**Assigned task:**
Go through the material line by line and tally those containing the string "frames". Only the tally is wanted.

**Study material:**
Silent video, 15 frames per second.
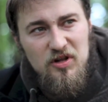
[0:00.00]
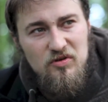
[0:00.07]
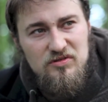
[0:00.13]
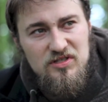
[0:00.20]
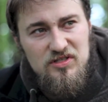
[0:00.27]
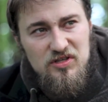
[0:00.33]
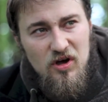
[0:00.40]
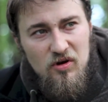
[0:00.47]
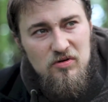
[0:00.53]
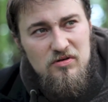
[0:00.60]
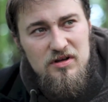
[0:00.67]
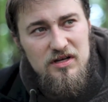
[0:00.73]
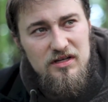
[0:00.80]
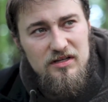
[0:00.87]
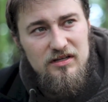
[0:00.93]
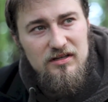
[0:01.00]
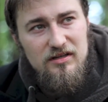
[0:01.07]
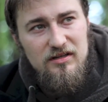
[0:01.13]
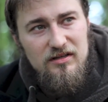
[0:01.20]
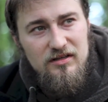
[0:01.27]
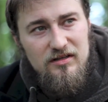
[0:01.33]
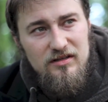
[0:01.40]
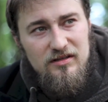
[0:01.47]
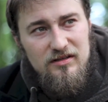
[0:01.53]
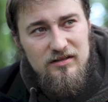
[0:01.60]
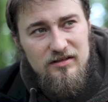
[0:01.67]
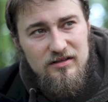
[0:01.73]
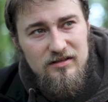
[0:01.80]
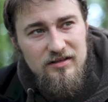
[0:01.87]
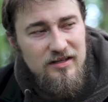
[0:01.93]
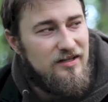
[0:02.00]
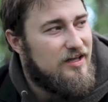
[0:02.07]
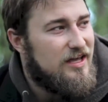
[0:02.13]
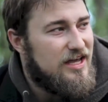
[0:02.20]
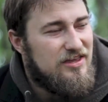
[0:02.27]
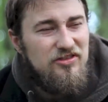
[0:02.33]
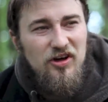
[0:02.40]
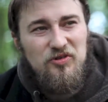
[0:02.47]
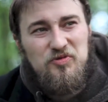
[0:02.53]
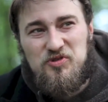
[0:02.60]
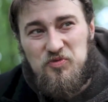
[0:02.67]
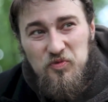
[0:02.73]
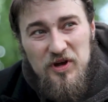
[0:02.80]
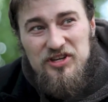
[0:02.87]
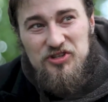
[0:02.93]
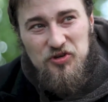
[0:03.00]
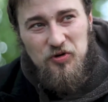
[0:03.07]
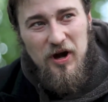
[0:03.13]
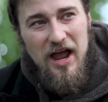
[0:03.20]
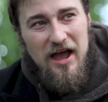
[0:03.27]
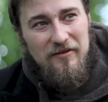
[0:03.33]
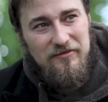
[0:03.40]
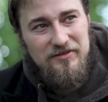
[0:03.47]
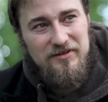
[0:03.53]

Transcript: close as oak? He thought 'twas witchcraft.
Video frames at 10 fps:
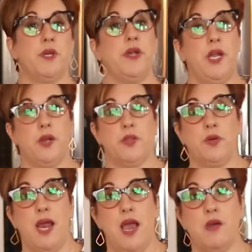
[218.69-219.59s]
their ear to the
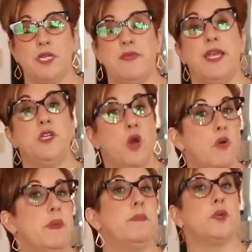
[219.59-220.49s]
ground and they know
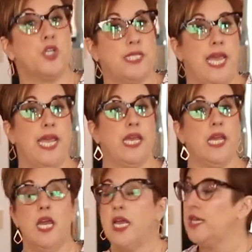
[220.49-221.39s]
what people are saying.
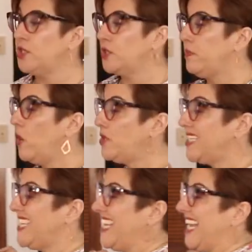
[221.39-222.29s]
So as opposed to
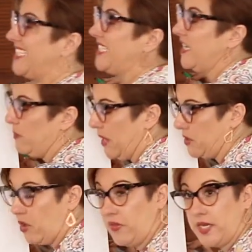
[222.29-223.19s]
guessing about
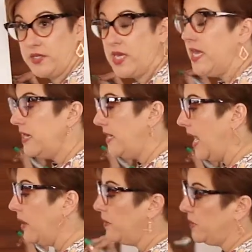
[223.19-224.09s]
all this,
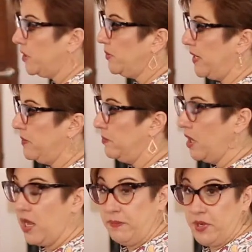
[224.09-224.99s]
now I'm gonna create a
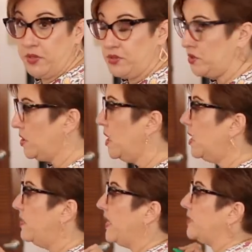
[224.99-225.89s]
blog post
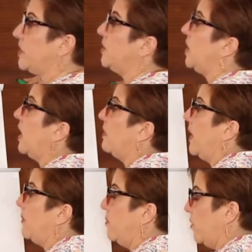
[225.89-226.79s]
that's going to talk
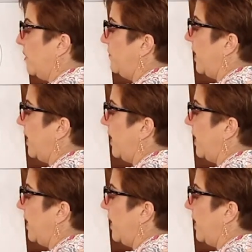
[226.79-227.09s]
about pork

**Exercise answer:**
2